Assistance may entail restoring services, identifying risk, detecting unauthorized cyber activity, developing mitigation strategies and mkaing cyber hygiene recommendations.
The bill also permits DHS to include private-sector experts on the cyber hunt and incident response teams, so they can offer their own unique non-government perspectives.
Senators Margaret Wood Hassan, D–N.H., and Rob Portman, R–Ohio, initially introduced the bill last January.
The U.S. House of Representatives last June passed its own version of the proposed law, H.R.1158. That bill was originally introduced last February as companion legislation to S.315. It is possible the two chambers will at some point attempt to reconcile these two versions.

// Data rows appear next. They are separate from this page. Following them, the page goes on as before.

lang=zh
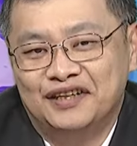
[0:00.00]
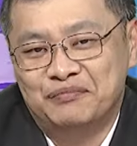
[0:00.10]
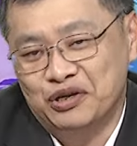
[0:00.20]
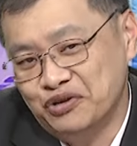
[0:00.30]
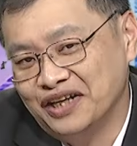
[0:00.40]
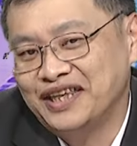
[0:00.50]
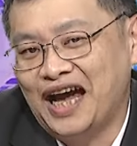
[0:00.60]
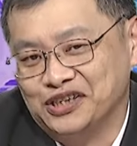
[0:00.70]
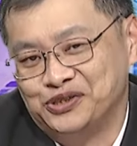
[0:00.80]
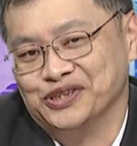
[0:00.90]
美国要
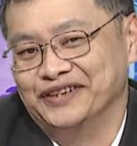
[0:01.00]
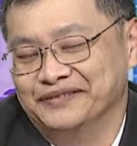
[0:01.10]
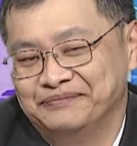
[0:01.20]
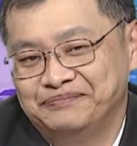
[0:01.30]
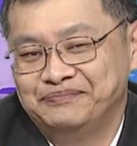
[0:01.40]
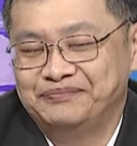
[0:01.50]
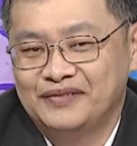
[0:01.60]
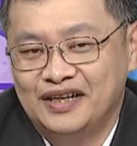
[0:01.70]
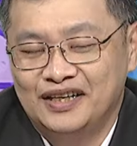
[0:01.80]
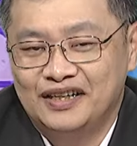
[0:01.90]
大选。
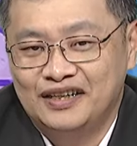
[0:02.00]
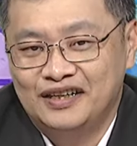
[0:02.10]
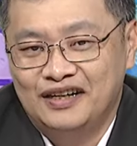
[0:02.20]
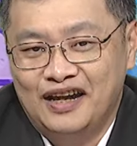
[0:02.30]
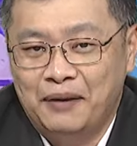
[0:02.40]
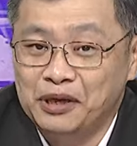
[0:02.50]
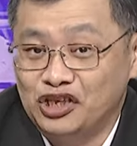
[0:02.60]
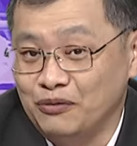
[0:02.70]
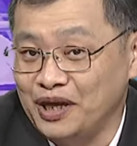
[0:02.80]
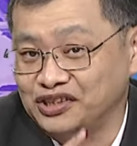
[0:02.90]
他们
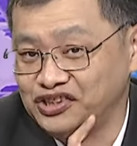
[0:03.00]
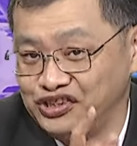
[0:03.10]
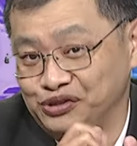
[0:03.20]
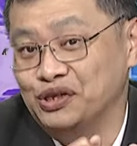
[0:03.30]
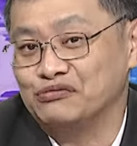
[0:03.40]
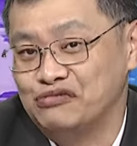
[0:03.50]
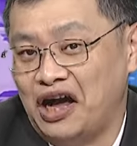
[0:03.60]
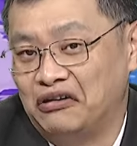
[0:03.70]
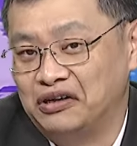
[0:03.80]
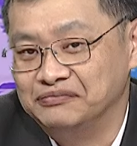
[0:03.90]
投票是十一月五
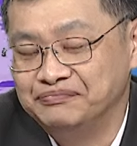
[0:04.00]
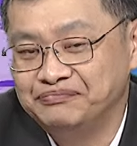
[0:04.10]
号哦，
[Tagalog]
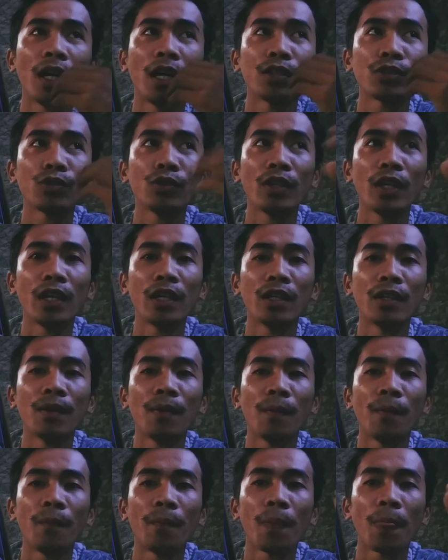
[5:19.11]
kaso lang
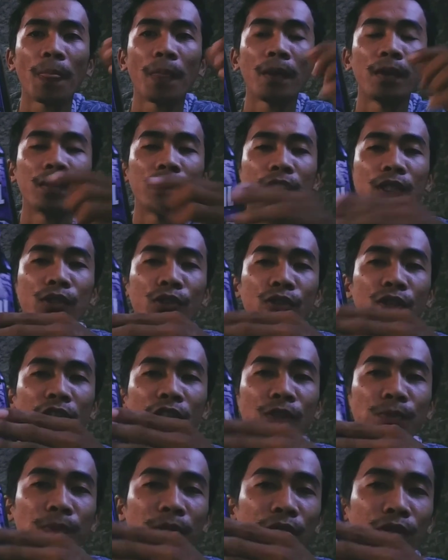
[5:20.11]
dito
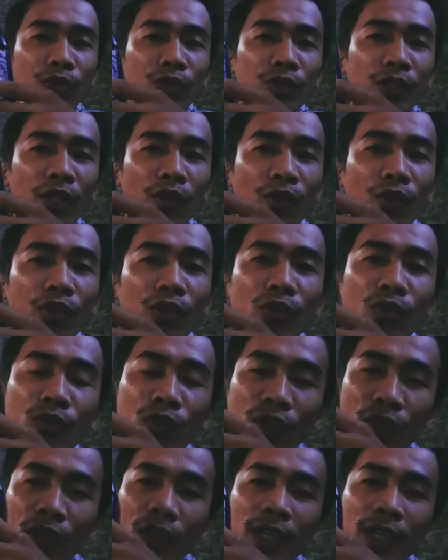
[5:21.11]
sa speed tuner oil yung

“Our cyber response teams play an important role in protecting against cyber threats, reducing cybersecurity risks, and helping to get our cyber infrastructure back up and running after an attack occurs,” said Sen. Portman in a press release. “I am glad the Senate passed our bipartisan legislation and I hope we send it to the president’s desk soon so that we can strengthen our response efforts in the event of a cyberattack.”

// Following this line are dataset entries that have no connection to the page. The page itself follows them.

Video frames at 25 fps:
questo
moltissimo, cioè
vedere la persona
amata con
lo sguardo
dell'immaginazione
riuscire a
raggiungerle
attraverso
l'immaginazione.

“As cyber threats become increasingly common, it is crucial that everyone from the federal government to local governments… have the resources and support that they need to strengthen their cybersecurity,” Sen. Hassan added in the same release. “This bipartisan legislation will allow the best minds in cybersecurity to work together to better protect our digital infrastructure and to respond to attacks.”
Two days after the Senate bill was passed, the House advanced a different proposed cyber legislation: H.R.3710, aka the Cybersecurity Vulnerability Remediation Act.

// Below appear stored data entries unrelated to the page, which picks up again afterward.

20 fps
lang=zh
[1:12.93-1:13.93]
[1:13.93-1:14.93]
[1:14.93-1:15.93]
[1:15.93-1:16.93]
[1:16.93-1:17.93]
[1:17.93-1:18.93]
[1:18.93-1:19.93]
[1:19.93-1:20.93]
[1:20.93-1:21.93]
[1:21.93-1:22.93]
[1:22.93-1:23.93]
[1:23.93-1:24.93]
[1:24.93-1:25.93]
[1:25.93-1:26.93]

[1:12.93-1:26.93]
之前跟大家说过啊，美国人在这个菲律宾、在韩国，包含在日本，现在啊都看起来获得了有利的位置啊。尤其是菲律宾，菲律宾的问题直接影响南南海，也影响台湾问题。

This bill also would amend the Homeland Security Act of 2002, adding language empowering the director of DHS’ Cybersecurity and Infrastructure Security Agency to “identify, develop and disseminate actionable protocols to mitigate cybersecurity vulnerabilities, including in circumstances in which such vulnerabilities exist because software or hardware is no longer supported by a vendor.”
Additionally, the director would be granted one year from the act’s enactment to submit a report detailing how the agency coordinates vulnerability disclosures and disseminates mitigation protocols. The director would submit this documentation to both the House’s Committee on Homeland Security and the Senate’s Committee on Homeland Security and Governmental Affairs.
Introduced by Rep. Sheila Jackson Lee, D-Texas, the proposed act would also include a section stating that the DHS’ under secretary for science and technology and CISA’s director may establish a competitive incentives program to encourage the private sector, individuals, academic institutions and other key players to create remediation solutions for cyber vulnerabilities.